> _Stored data_
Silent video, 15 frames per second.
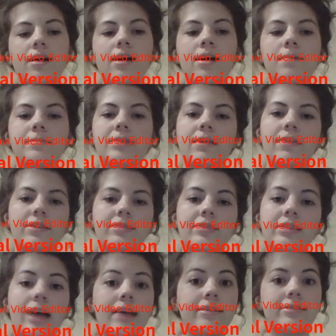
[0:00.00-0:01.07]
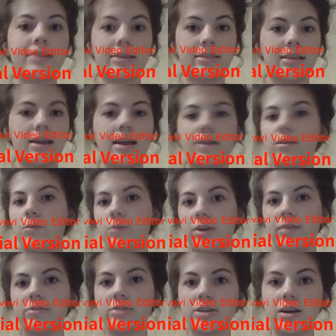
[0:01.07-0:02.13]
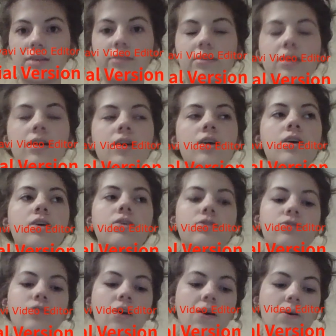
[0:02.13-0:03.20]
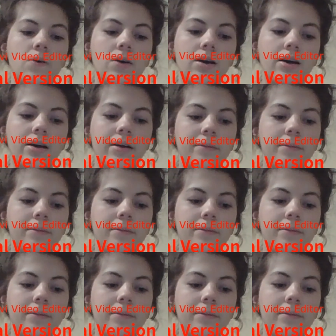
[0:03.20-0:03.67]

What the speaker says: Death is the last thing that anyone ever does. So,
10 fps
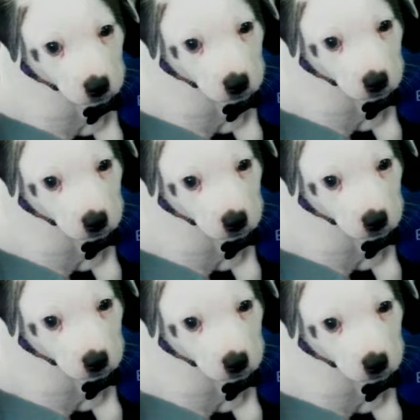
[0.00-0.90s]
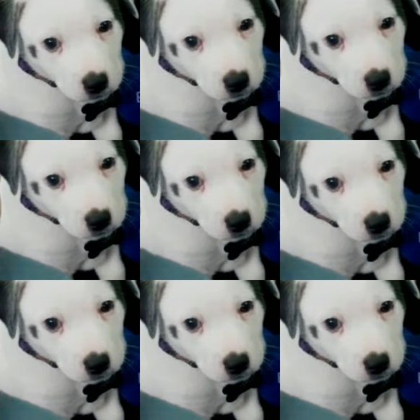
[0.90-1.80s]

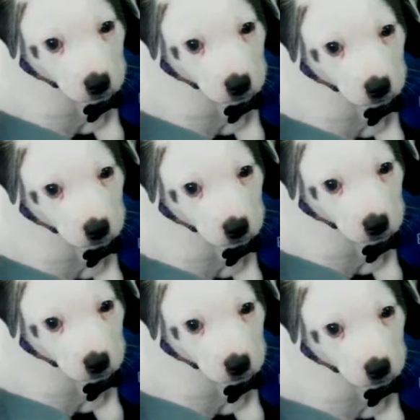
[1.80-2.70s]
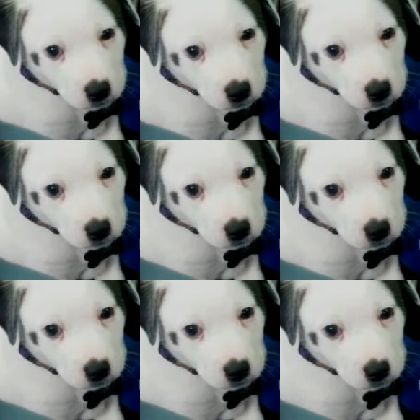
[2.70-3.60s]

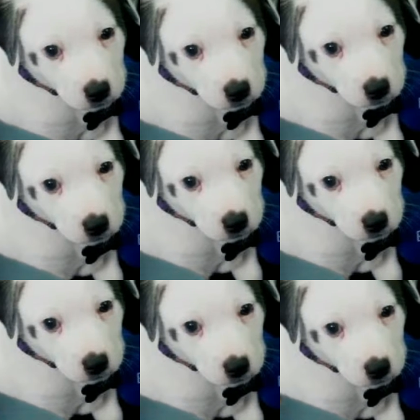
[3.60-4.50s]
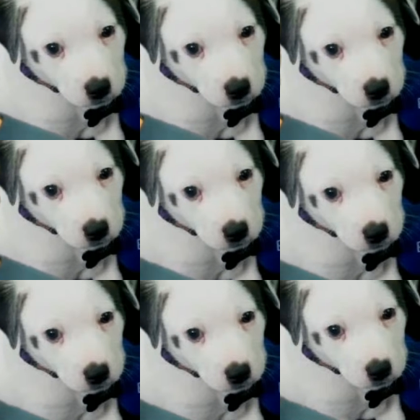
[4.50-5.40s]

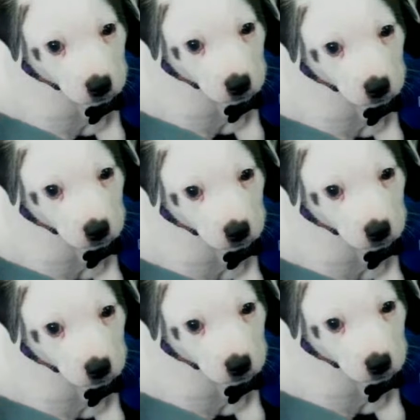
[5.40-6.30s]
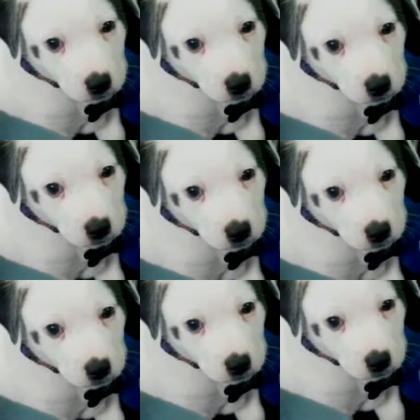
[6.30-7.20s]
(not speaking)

> _What is expected_
Leave out the pictures, and write out exactly the lines from the line containing "[0:02.13-0:03.20]" through the end of the records above.

> _Exercise answer_
[0:02.13-0:03.20]
[0:03.20-0:03.67]

What the speaker says: Death is the last thing that anyone ever does. So,
10 fps
[0.00-0.90s]
[0.90-1.80s]

[1.80-2.70s]
[2.70-3.60s]

[3.60-4.50s]
[4.50-5.40s]

[5.40-6.30s]
[6.30-7.20s]
(not speaking)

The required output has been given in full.